Я легко спрыгнул на отлогий спуск, и понял что это даже не яма,
а шахта, подбирающаяся под холм. Я остановился у темной тени входа
в подземелье, из которого пахло навозом и старым костром.
— А как ты нашел это место? И что там? — спросил я и хотел
обернуться к Лансу, гремящему латами позади меня. Но не успел.
Что-то тяжелое ударило меня по голове. Удар был такой силы, что мою
голову мотнуло, как будто мяч который пнули с разбегу — только шея
не дала улететь ей вдаль. Шея жалобно хрустнула, но удержалась.
Чего нельзя сказать обо мне целиком — я рухнул на колени.
— Ну вот, ты и на коленях передо мной, тупой, надменный ублюдок!

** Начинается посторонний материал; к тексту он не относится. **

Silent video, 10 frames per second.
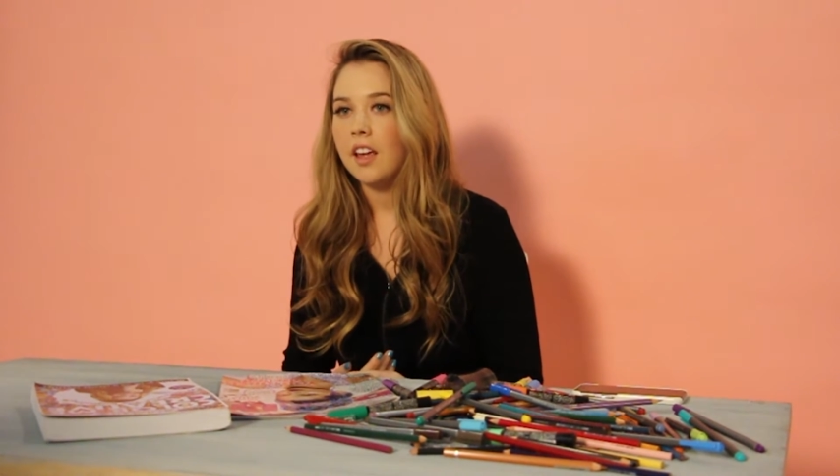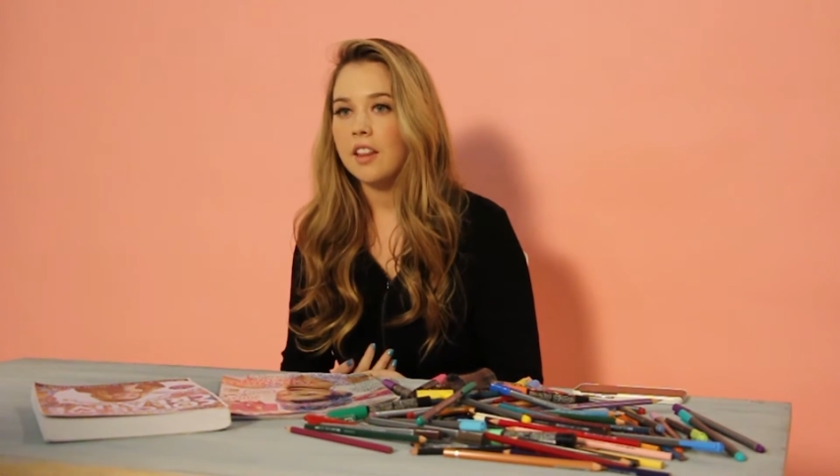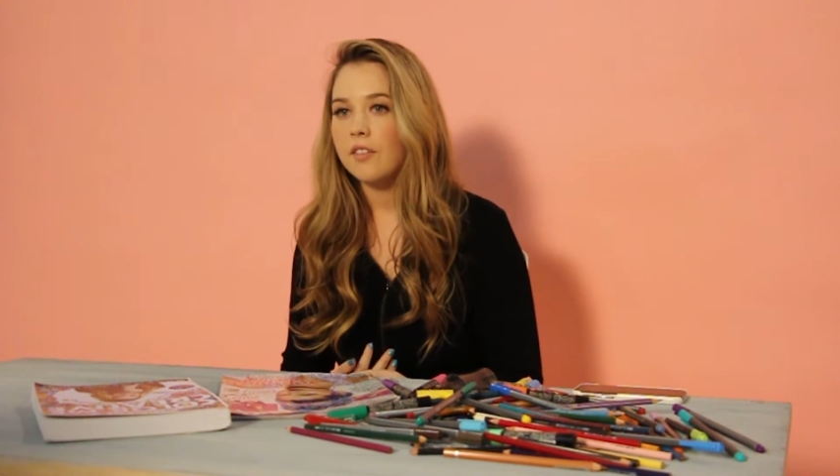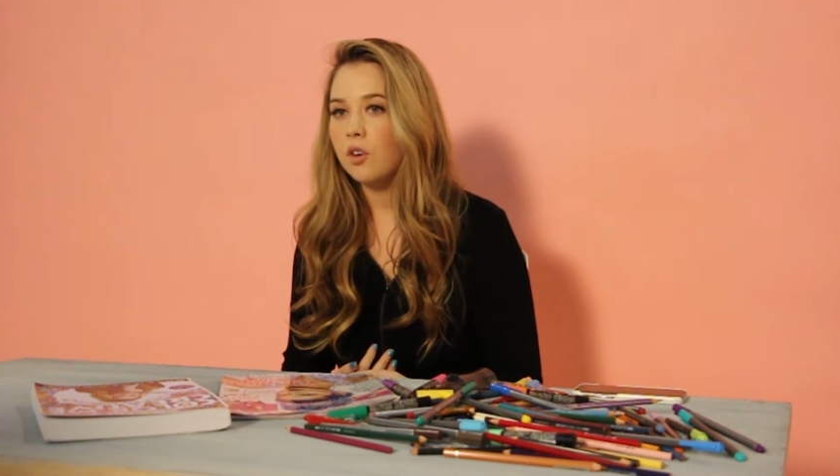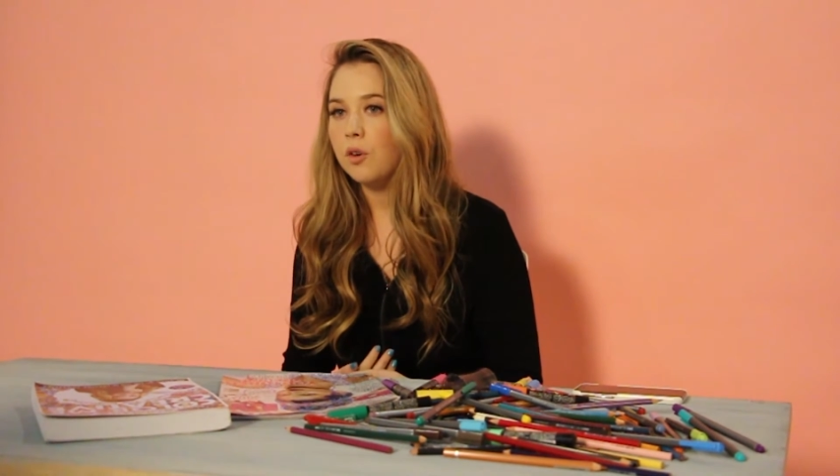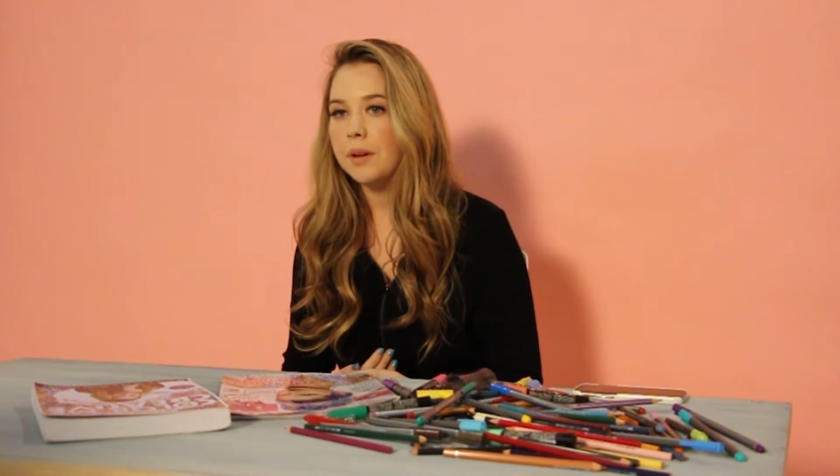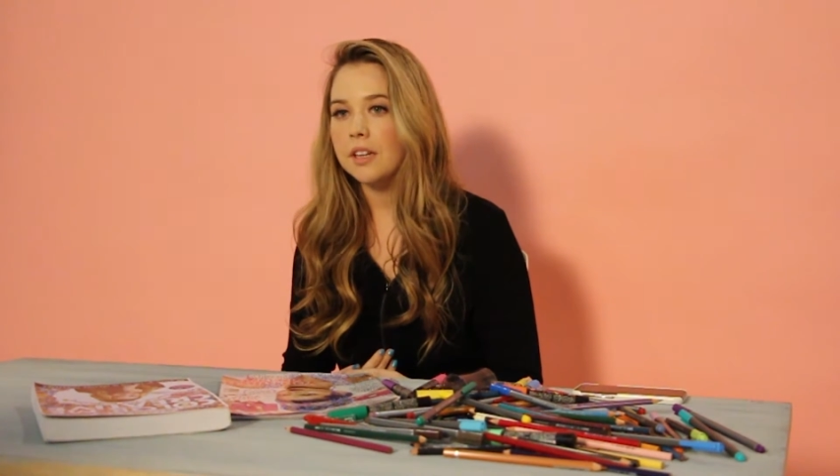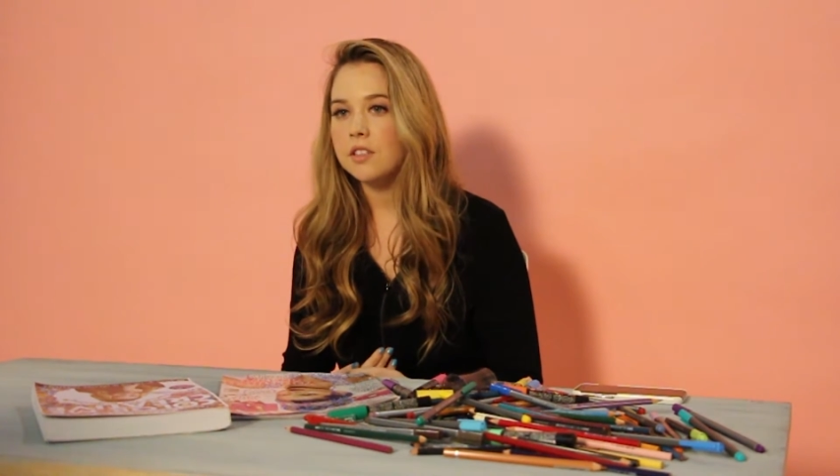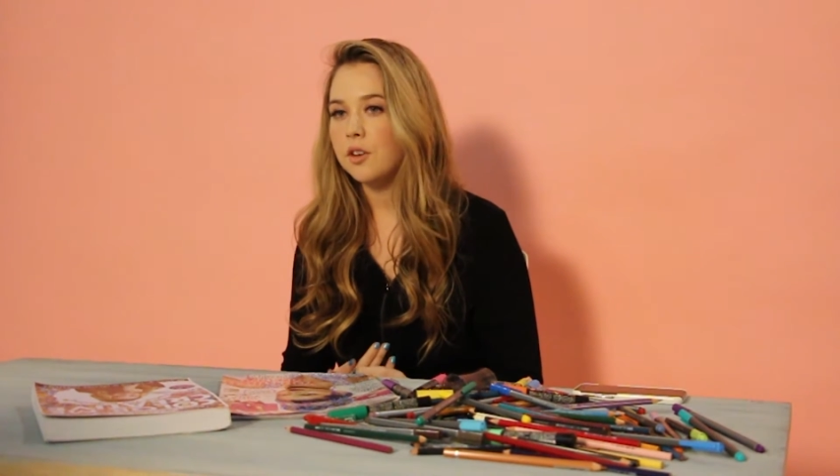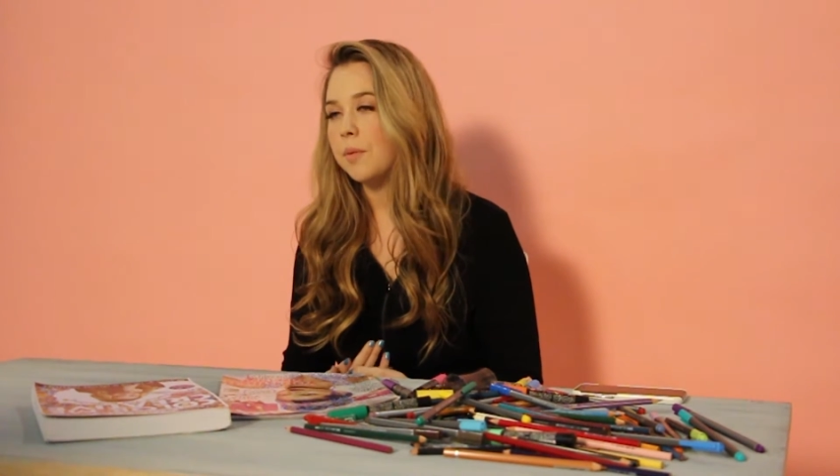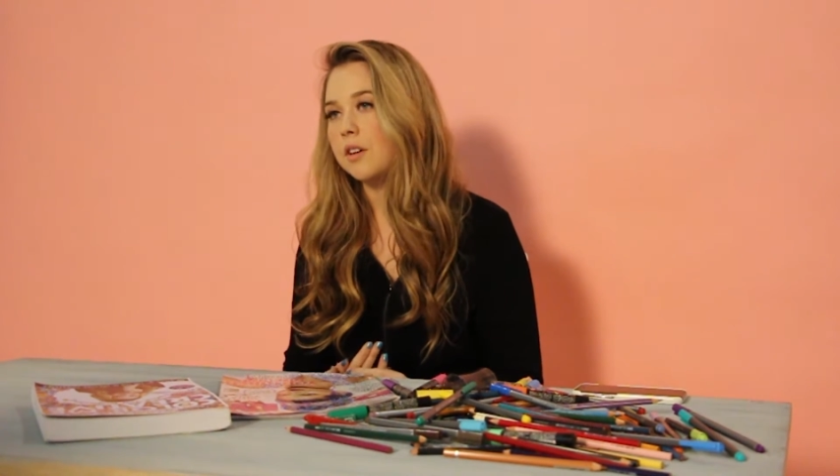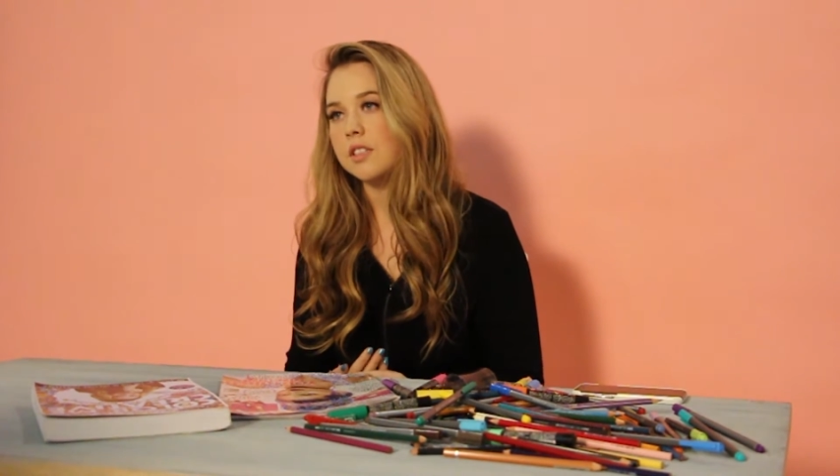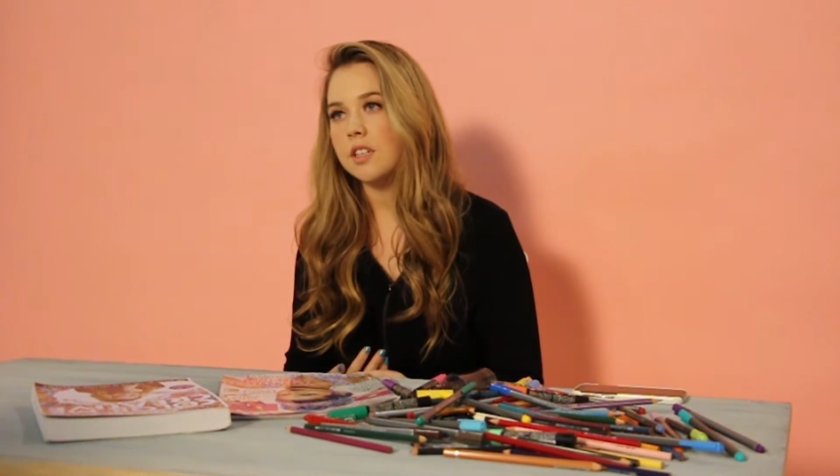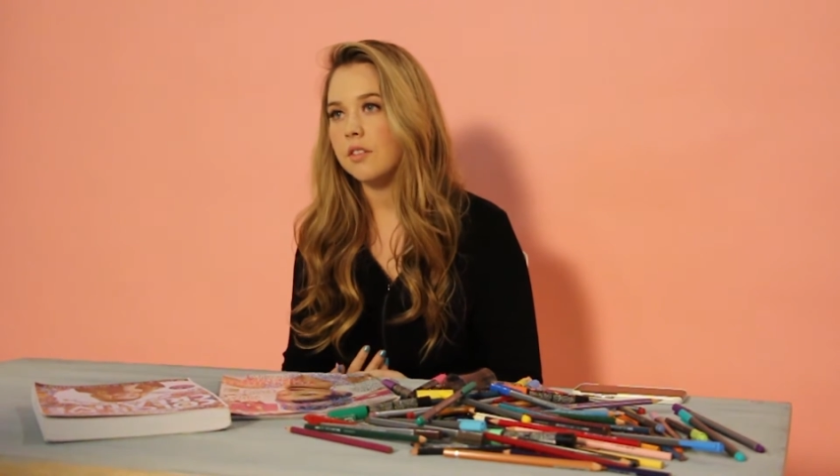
they've all been so positive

— прошипел Ланс. Перед глазами все плыло, его фигура размывалась,
как будто я смотрел на него из под воды. И все же, я успел
заметить, как он заносит надо мной руку с короткой, кожанной
дубинкой. Я попытался левой рукой вытащить Коготь, а правую
поднять, чтобы отбить удар в сторону. Но это оказалось очень
трудно, я только неуклюже взмахнул рукой, никак не помешав
очередному удару, обрушившемуся на меня. Голову пронзила острая
боль. Я упал на склизкий, слегка влажный после ночной прохлады
склон и скатился по нему, оставшись лежать на спине. Голова стала
тяжелой, будто набитой дробью. Я хотел её приподнять, но вместо
того уронил и повернулся лицом в сторону. Как раз, чтобы успеть
заметить, как из черного прохода выбегают какие-то люди в
просторных серых плащах. Боль, как ни странно придала мне силы. Я
рывком перевернулся на живот, уперся в землю руками и попытался
вскочить — одновременно пропуская через себя волну лечения. Вот
только получалось все делать не очень быстро. Не быстрее, чем мог
бы делать обычный человек. Слишком медленно. На мой затылок
обрушился новый удар, руки подогнулись и я ткнулся лицом в
грязь.
— Да засни уже, тупой подорожник, — словно сквозь подушку
донесся глухой голос Ланса. О, давненько я не слышал этого обидного
прозвища простолюдинов в своем присутствии. Тем более, обращенного
ко мне. Не думаю, что это был хороший совет, но выбора у меня не
было. Я закрыл глаза и потерял сознание.
За сотни километров от Таэна, вокруг родового поместья Итвис в
Караэне было людно. Хотя, если быть точным, как раз возле самого
поместья было пусто, шагов на двести ни единой живой души. А вот
сразу за этой невидимой чертой народ прямо таки толпился. И толпа
эта была очень неоднородна. Вооруженные мужчины организованно, в
строю, молча и хмуро стояли поодаль. Без агрессии посматривая на
поместье и небрежно прикрываясь от возможных выстрелов большими,
почти по плечи, овальными щитами. Их дорогое, блестящее как серебро
оружие и яркая, красочная одежда резко контрастировали с простым
небеленым сукном и коричневой шерстью множества бедняков, которые
за их спинами деловито сновали по приусадебному участку,
растаскивая все, что плохо лежит. Не только запасы и
сельхозинструмент со складов так удобно оставленные без присмотра,
а разбирая сами здания на кирпичи, бревна и ловко собирая черепицу.
Не миновал разорения и сад — некоторые предприимчивые группки споро
выкапывали деревья получше. Про плоды деревьев и грядки оставалось
только вспоминать. Чуть в стороне, на дороге перед поместьем Итвис,
стояла лишь небольшая группа подозрительных людей, мало похожих на
горожан, которые создавали видимость возмущенной толпы своими
криками. Получалось у них плохо — кричали они как-то невпопад и без
должного энтузиазма. Возможно, их настрой сбивали несколько трупов
у ворот поместья, утыканные арбалетными болтами.